Gran licked some icing off her thumb. “Go call that sweet boy and tell him that you've got better things to do than babysit an old lady.”

Savannah laughed, got up, and walked over to the sofa where Gran was sitting. She leaned down and kissed her soft cheek. “I would never have anything better to do than hang out with you.”

“Well, I do! I got a carousel horse with my name on it. I was a little girl the last time I climbed onto a merry-go-round, and that's way too long in between rides. So, you scram, girl. Skedaddle.”

 

When Savannah got into the car with Dirk, she was already in a pissy mood. He had told her on the phone earlier that he was going to be a little later than usual picking her up. And he gave the same non-reason as he had before.

“I've got something I've gotta do first.”

That was all he had said. And that tidbit of non-information had been just meager and intriguing enough to stir her curiosity.

Savannah wasn't someone who needed her curiosity stirred. It was far too overactive already with no encouragement from anybody.

But as she settled into the Buick, her former irritation disappeared as new concerns flooded her mind. Or more specifically, her nostrils.

“What the heck stinks in here?” she exclaimed, rolling down the side window. “Did you leave old pizza on your floorboard again? Or Mexican food? Nothing smells worse than rotten re-fried beans!”

“I don't smell anything,” he snapped back.

“How can you not smell that? It's deadly.”

She leaned toward him, and a look of horror crossed her face. “Ohmigawd! It's you!”

“Is not!”

“It is, too. What the heck happened to you?”

He puffed up like a river frog getting ready to sing. “I didn't have time to take a shower this morning, okay?”

“No, no way. I know what you smell like when you miss a shower. Not that bad really, for a guy. But this isn't a missed-shower stink. You smell like a wet dog.”

He reached over and rolled down his own car window.
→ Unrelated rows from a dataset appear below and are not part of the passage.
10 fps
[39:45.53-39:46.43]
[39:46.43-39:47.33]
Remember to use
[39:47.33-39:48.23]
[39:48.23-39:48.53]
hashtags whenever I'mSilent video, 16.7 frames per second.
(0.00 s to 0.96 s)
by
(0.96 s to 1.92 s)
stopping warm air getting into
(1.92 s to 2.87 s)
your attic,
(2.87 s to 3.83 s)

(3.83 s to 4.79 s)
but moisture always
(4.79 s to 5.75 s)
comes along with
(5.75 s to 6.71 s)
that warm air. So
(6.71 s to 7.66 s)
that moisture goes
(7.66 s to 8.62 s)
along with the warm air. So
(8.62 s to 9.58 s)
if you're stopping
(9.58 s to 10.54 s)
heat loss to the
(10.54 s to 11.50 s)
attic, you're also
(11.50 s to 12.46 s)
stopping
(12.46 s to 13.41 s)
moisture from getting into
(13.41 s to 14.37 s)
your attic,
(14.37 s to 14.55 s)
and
Then he roared away from the curb and headed down the street.

“There, happy now?” he asked, quite huffy.

“It's better, as long as the air's circulating.” She looked him over. The flushed face, the clenched jaw, the eyes that wouldn't meet hers. “Seriously, Dirk,” she said. “What did you do to yourself today?”
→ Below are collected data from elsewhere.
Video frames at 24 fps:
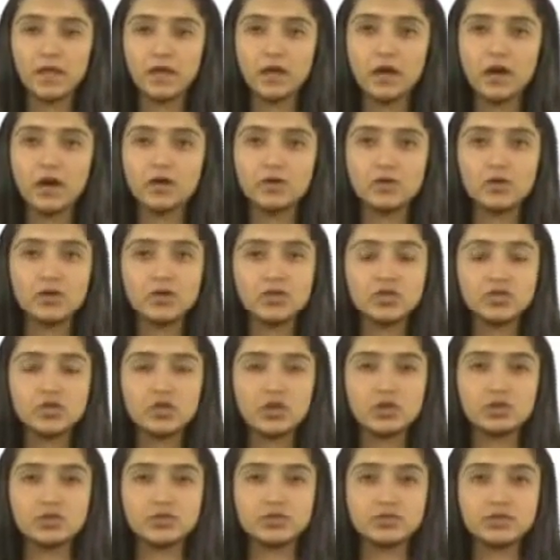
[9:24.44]
Cargo
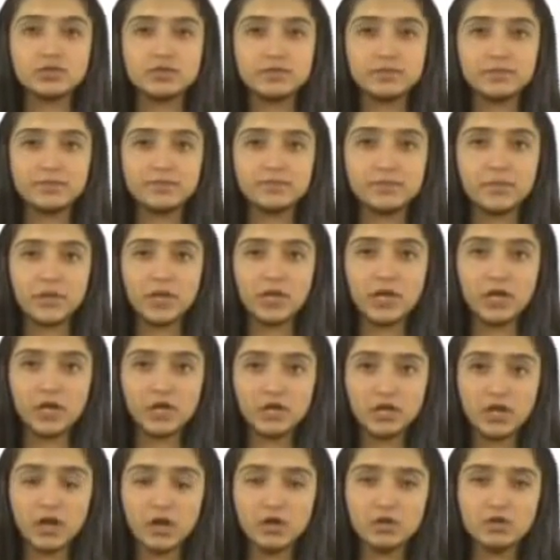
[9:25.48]
insurance.
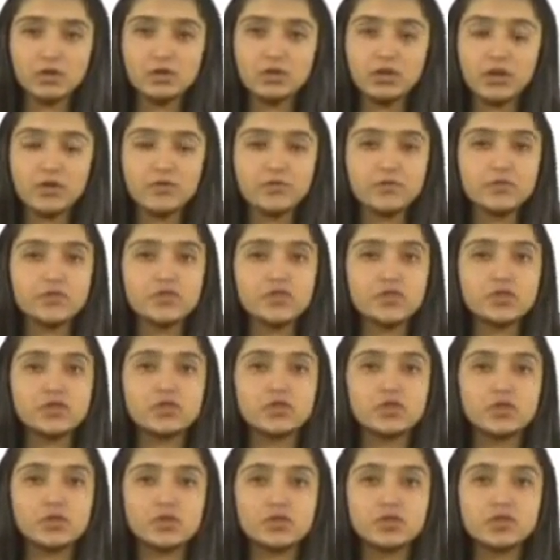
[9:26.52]
Cargo refers to
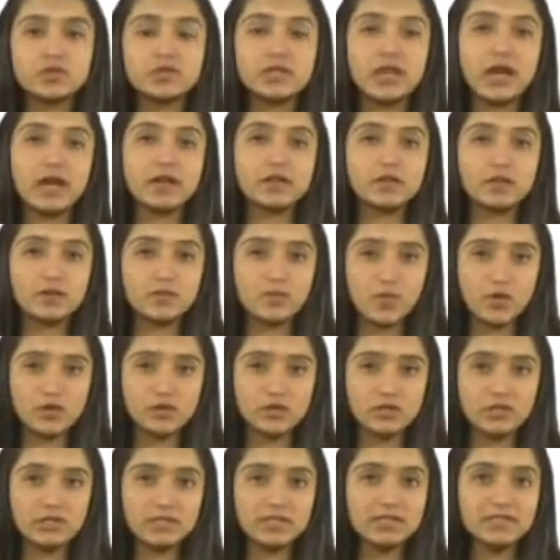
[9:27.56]
the goods and
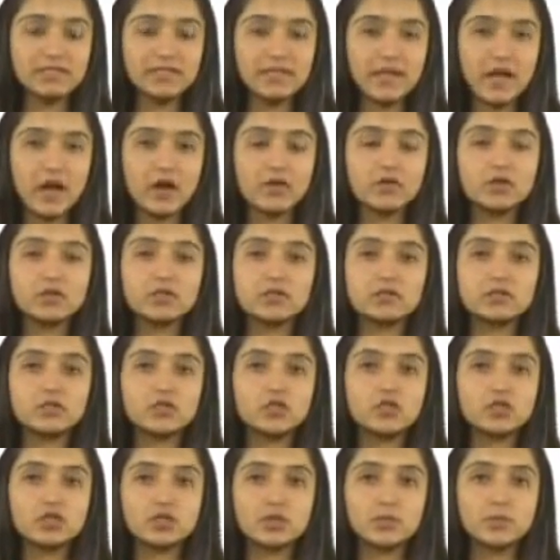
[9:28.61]
commodities carried in
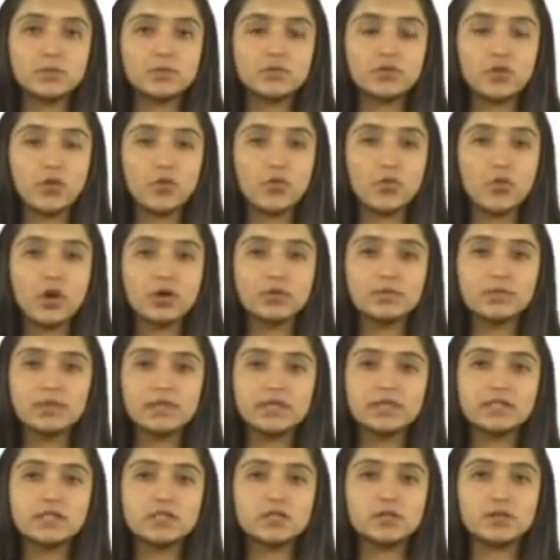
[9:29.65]
the ship from one
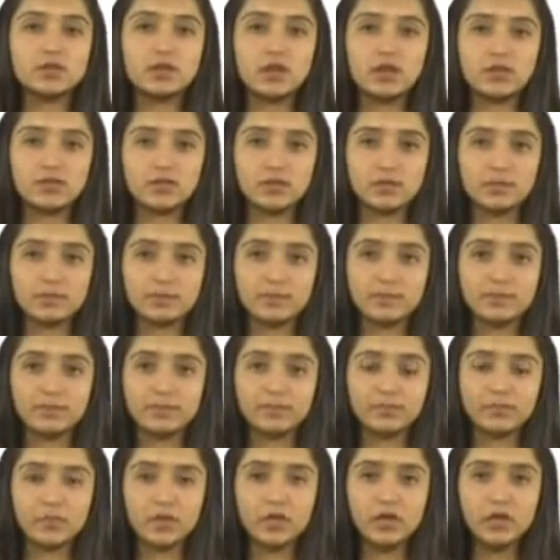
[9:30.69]
place to another.
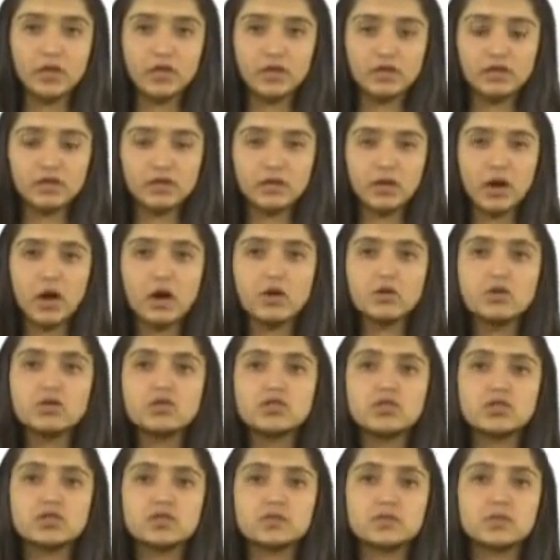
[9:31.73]
The cargo
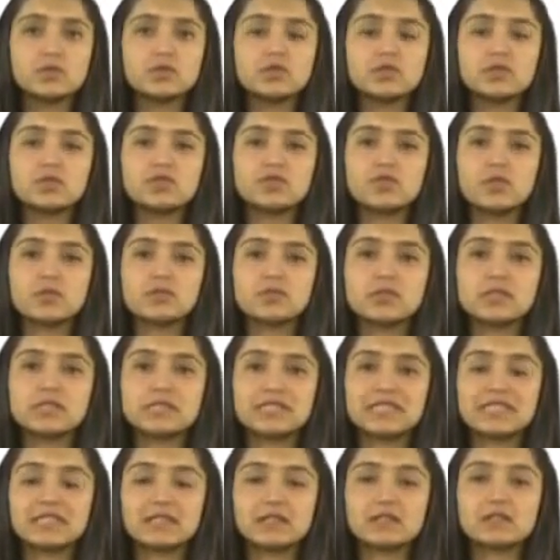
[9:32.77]
transported from the
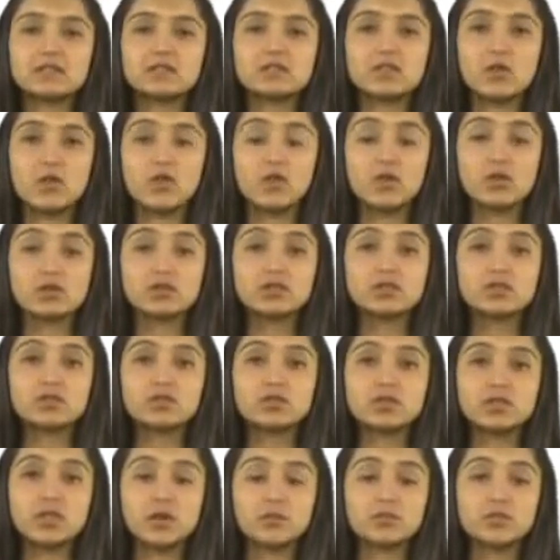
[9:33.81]
sea is also
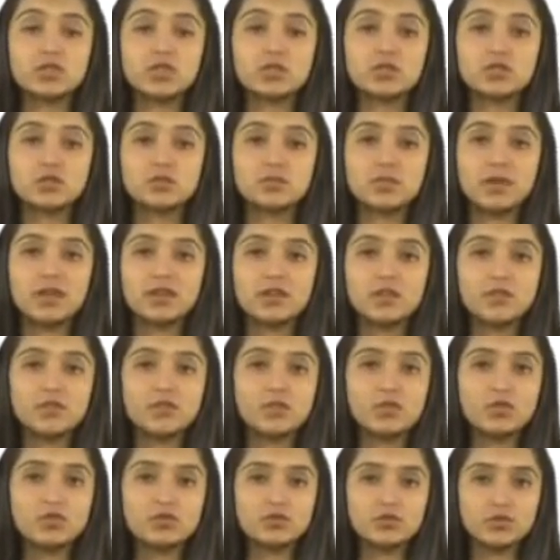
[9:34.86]
subject to
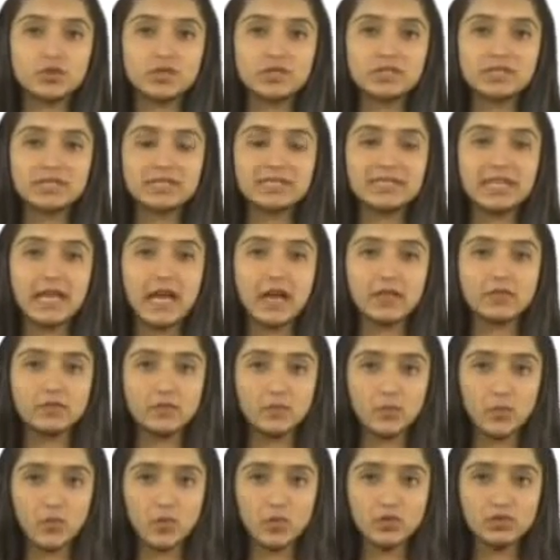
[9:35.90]
manifold risks at the
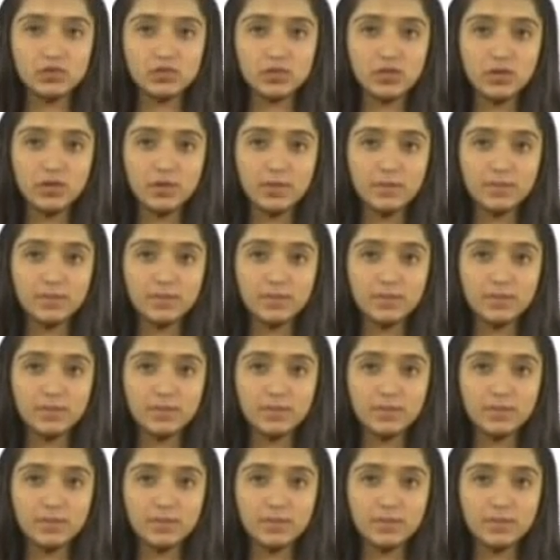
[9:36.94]
port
“Nothing. And if it's all the same to you, I'd rather not discuss the way I smell.”

“If it's all the same to you,” she muttered, “I'd rather not
smell
the way you smell.”

“What?”

“Nothing. Just drive to wherever we're going to. And this time, I don't even mind if you speed. I just want out of this car.”

“We're going to Wellman's again. I'm going to get in his face about the identity change and ask him about being with Karen the night Maria was killed.”